YOUR ASSIGNMENT | Only lines with the word "frames" belong in the answer; copy them from the records below.

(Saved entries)
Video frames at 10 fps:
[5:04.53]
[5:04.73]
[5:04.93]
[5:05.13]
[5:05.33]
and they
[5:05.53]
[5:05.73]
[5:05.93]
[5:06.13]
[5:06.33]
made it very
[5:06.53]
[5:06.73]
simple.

==

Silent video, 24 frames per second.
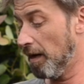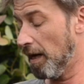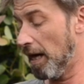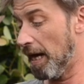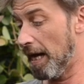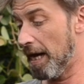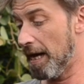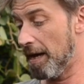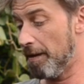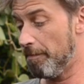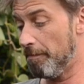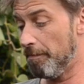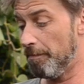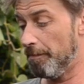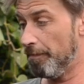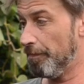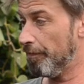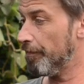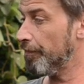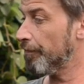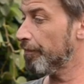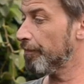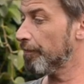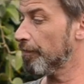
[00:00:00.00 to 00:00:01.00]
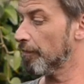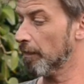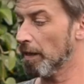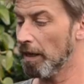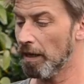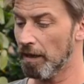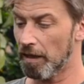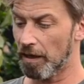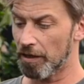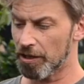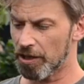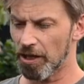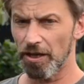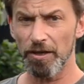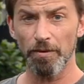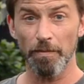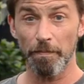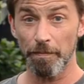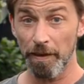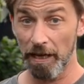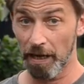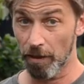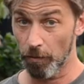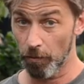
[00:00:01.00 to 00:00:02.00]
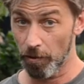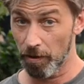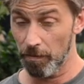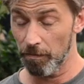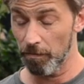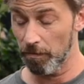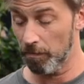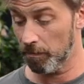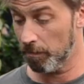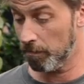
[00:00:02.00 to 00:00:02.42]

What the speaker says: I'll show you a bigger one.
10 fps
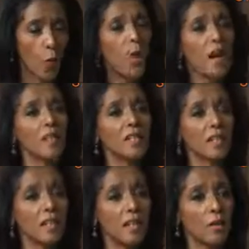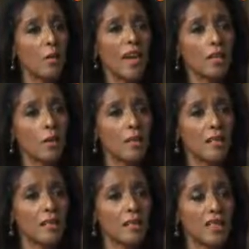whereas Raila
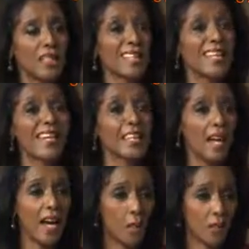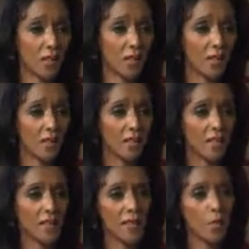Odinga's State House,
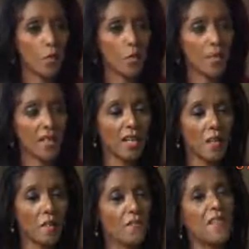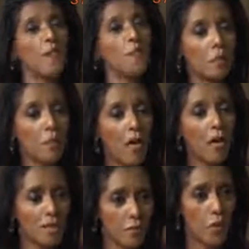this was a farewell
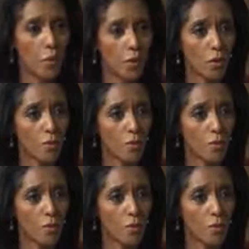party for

---

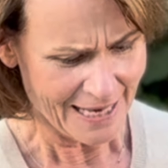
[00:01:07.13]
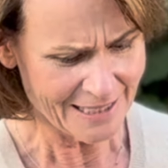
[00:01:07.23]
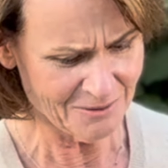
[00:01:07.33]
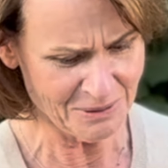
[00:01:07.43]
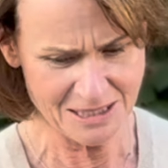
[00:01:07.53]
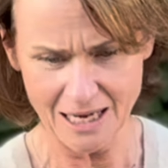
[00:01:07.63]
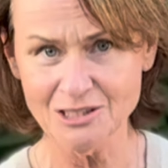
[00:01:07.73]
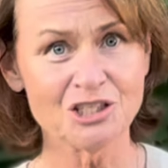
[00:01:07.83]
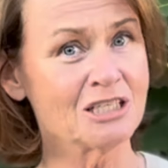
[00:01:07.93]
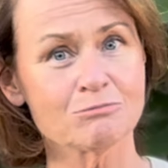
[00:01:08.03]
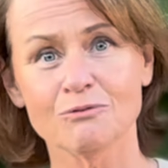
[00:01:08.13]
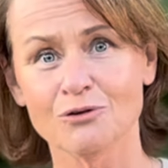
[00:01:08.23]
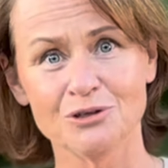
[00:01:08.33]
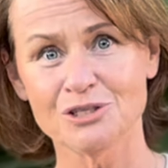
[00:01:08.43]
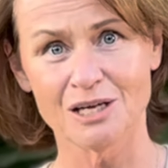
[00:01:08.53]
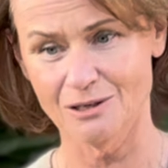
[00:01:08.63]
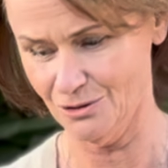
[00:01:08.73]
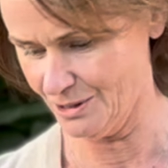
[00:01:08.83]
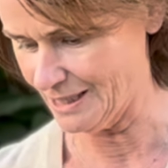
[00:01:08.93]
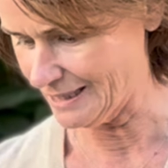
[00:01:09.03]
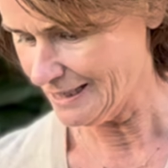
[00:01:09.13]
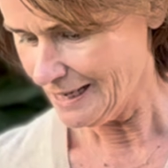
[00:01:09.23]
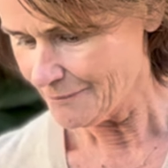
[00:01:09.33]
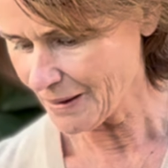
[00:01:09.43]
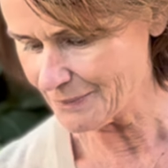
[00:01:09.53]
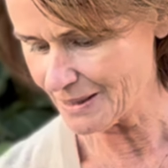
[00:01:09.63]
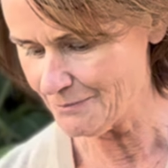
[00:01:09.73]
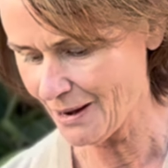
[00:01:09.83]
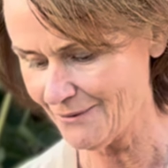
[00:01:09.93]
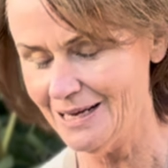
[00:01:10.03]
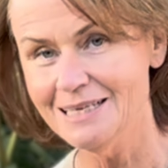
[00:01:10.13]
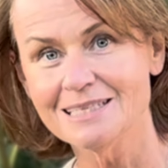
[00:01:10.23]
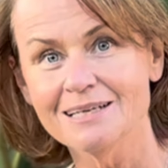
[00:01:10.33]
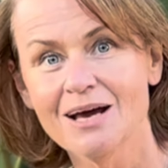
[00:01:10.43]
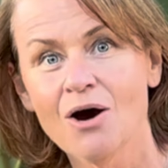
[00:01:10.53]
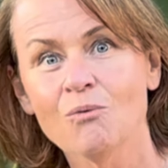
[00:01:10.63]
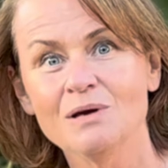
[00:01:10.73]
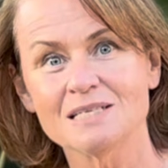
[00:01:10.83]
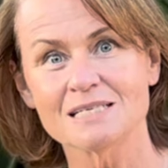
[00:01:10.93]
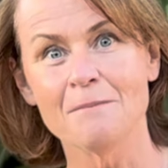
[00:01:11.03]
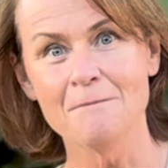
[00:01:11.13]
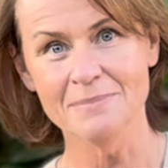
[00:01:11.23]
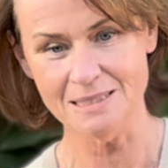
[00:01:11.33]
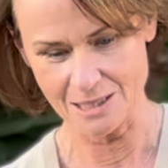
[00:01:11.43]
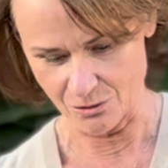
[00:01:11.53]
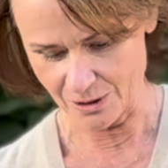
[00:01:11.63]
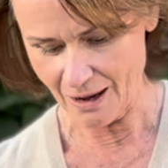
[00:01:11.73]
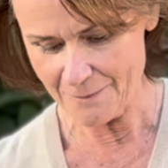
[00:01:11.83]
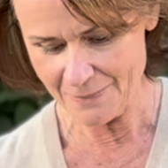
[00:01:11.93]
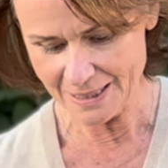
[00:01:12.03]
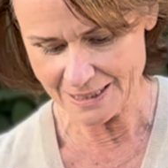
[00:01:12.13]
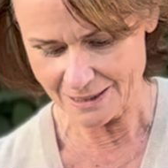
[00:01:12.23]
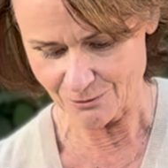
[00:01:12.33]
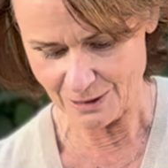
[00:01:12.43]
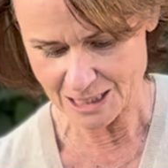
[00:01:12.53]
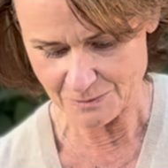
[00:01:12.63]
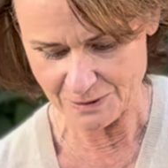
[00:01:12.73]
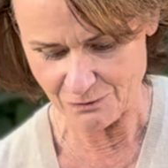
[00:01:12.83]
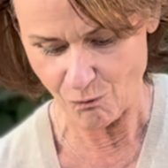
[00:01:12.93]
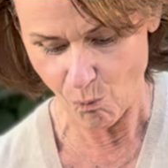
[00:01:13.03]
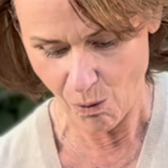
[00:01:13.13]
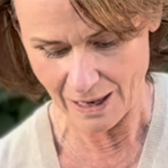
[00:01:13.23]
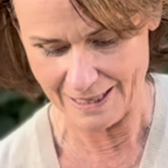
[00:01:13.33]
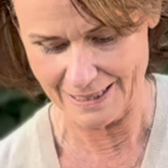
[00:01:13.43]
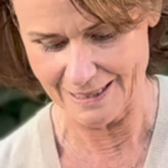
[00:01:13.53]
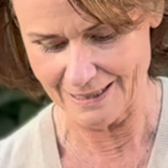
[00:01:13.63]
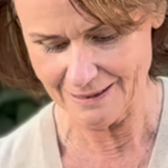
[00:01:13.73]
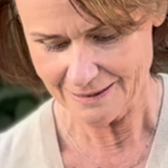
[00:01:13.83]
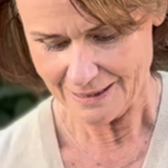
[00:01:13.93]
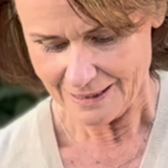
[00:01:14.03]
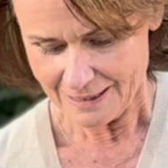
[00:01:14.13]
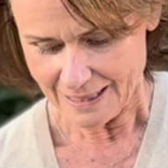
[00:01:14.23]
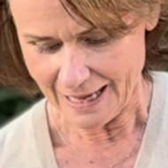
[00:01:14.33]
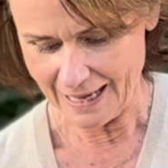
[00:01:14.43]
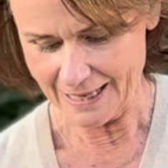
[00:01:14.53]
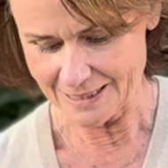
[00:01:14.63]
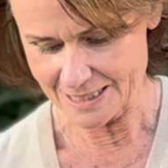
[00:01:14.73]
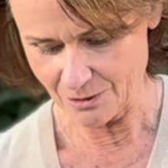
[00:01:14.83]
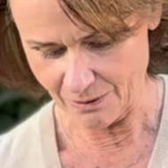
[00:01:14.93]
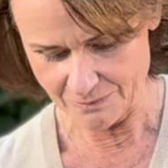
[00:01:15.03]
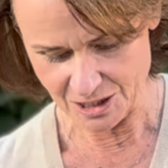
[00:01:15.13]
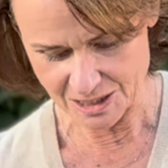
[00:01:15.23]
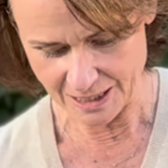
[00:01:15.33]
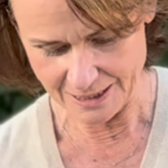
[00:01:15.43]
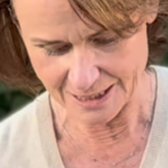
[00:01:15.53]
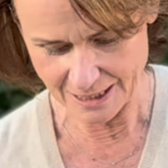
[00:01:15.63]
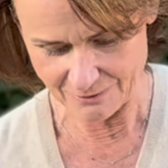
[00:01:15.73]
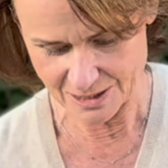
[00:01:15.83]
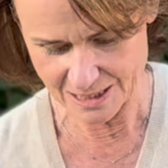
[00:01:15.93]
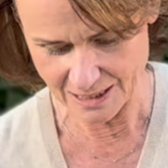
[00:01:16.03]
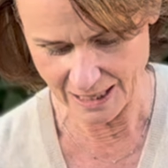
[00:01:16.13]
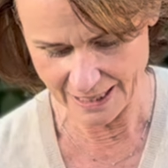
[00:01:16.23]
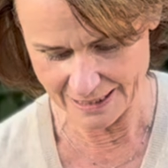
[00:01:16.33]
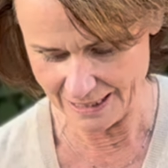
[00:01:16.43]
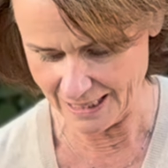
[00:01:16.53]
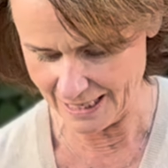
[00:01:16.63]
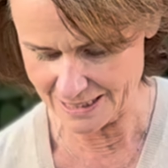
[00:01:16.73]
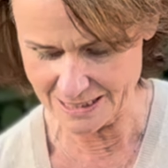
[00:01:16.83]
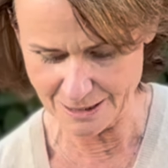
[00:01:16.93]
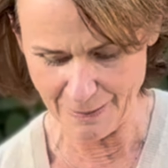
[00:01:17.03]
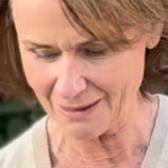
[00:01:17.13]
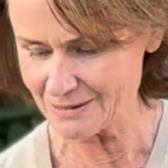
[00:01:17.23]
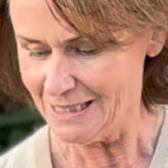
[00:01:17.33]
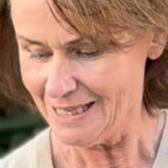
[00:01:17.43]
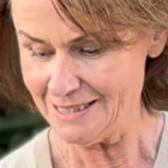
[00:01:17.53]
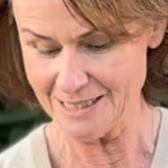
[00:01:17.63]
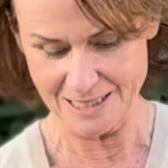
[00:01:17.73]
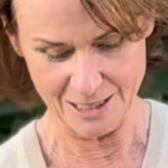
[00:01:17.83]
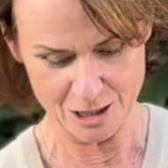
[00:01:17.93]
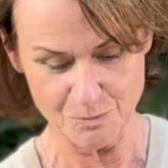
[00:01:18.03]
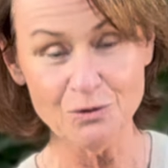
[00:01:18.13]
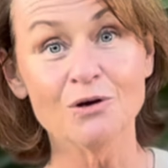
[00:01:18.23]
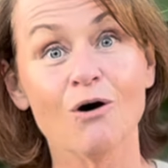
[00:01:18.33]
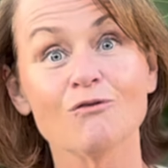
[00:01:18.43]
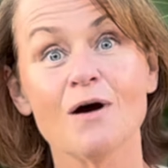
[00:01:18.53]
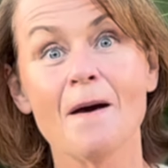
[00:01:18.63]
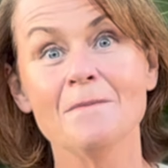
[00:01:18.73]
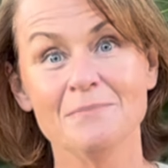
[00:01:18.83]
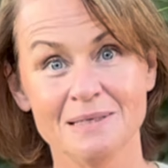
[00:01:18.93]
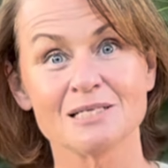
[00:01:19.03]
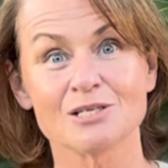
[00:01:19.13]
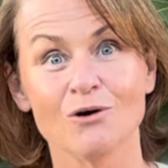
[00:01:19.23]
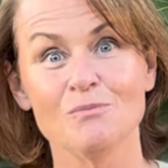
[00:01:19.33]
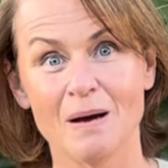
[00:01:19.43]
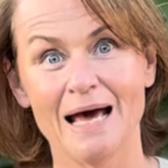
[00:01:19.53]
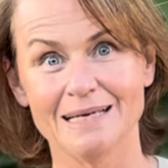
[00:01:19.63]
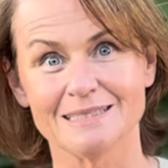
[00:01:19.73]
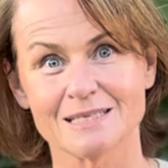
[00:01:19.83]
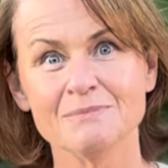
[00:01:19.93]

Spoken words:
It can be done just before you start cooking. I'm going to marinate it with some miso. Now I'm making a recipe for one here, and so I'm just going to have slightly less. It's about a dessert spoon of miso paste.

ANSWER FOR THE TASK |
Video frames at 10 fps:
Silent video, 24 frames per second.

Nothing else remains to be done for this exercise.